Product, System, Solution? Not Exactly.
Large engineering-driven product enterprises like Cisco, Intel, and Microsoft are all struggling these days with the competing demands of three business models—product, system, and solution. All three rose to economic prominence on the back of a core set of products that proliferated on the back of a killer app. They all made their money, in other words, as products. But now their customers are beating them up to step up to systems responsibility and integrate end-to-end the domains which today they have anchored as platforms around which complementers have filled in the cracks. While this architecture works well during growth periods, because it is highly flexible and adaptable, it is too complicated and expensive to maintain during periods of stasis or retrenchment—hence the demand for systems that will absolve customers of this responsibility.
At the same time, the sales and marketing forces in all three companies, with strong encouragement from investors and top management, are off trying to find and climb the next hill. That effort requires a solution mentality. New markets come into being because of unmet needs and unsolved problems. Chasms are crossed, in other words, by solutions. Only when the market wants to replicate those solutions at scale does it turn to the product form factor, which trades off the pleasures of customization for the reliability and cost reduction of standardization.
Unfortunately for both the current customers wanting systems, and the sales and marketing folks wanting solutions, the inertial vector of all three corporations is firmly directed toward products. That is, despite the well-intended proclamations of all three executive teams, at the ground level engineers are organized by product, sales quotas are assigned and recognized by product, marketing budgets are allocated by product. All of which leads to nightmares for the services function which is expected to perform superbly at all three levels concurrently.
All this poses the question, where do we go from here? But before we get into that, I’d like to hear other people’s thoughts about this issue.
Is it not the inability of the product company to provide a solution that drives the rise in services in the main street phase of a product life cycle. The extreme form of this ultimately makes the end user realize it might just be simpler to buy the whole thing as a service in the first place next time around?

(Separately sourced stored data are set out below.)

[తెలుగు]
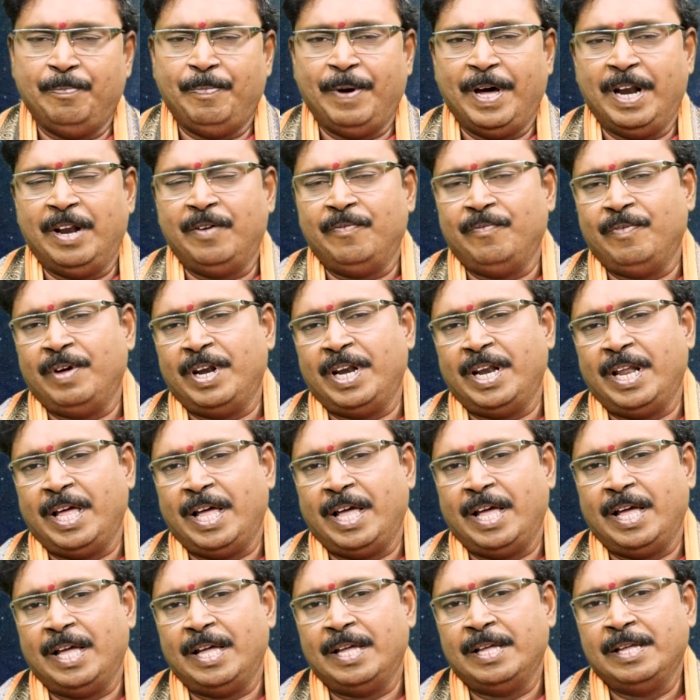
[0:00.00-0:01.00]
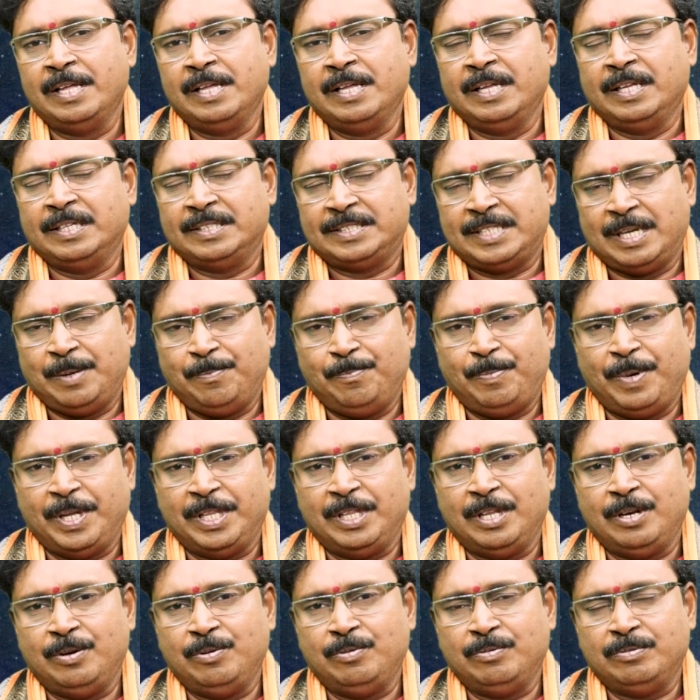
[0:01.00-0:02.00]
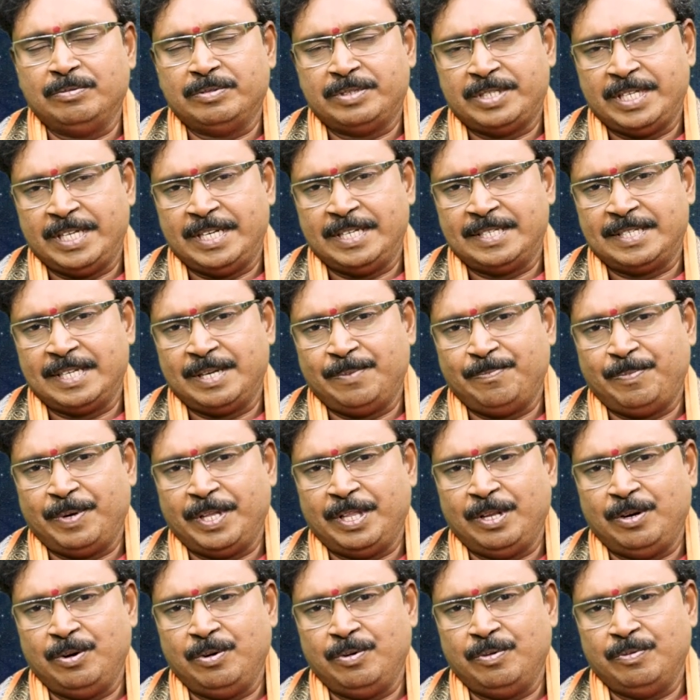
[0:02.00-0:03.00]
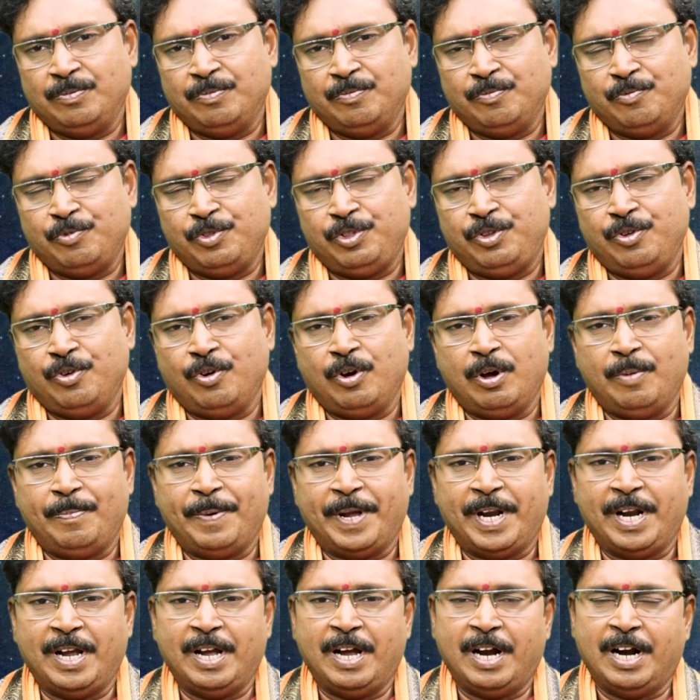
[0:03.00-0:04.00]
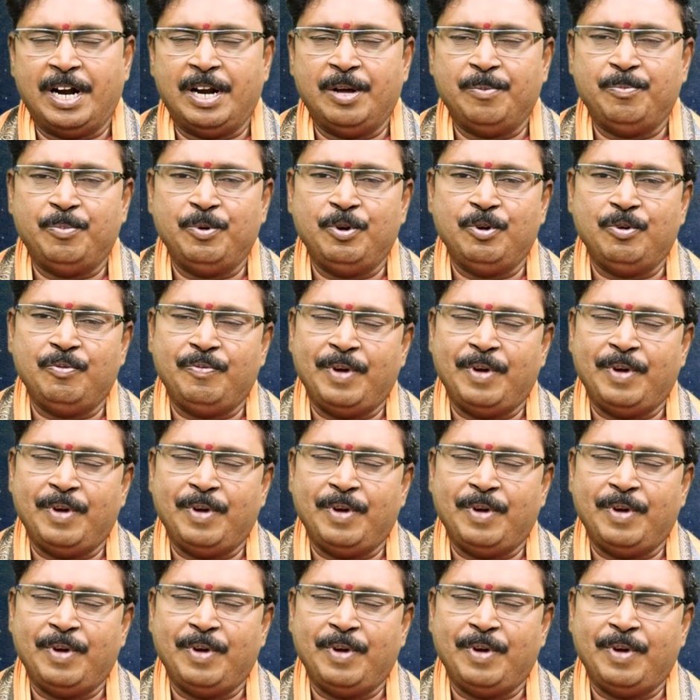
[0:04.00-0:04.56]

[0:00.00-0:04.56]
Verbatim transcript: బలం వల్ల సంపదలు సిరి సంపదలు ఉద్యోగపరంగా డబ్బులు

Posted by: johncm | November 01, 2005 at 05:00 PM
One impediment that does not receive the focus it needs when moving from products to systems to solutions is the need to re-skill the sales people. Selling products is mainly about features and functionality. Selling systems and solutions is more about consulting and requires more of a consultative sell. Companies that want to move from products to systems and solutions need to think about training their sales people or hiring new skills to consult about business problems and not about features and funtionalities. Solution selling also requires the sales person to penetrate a much higher level of decision maker at the customer. The combination of consultative selling and selling to C-levels can then become Core if this can differentiate the vendor.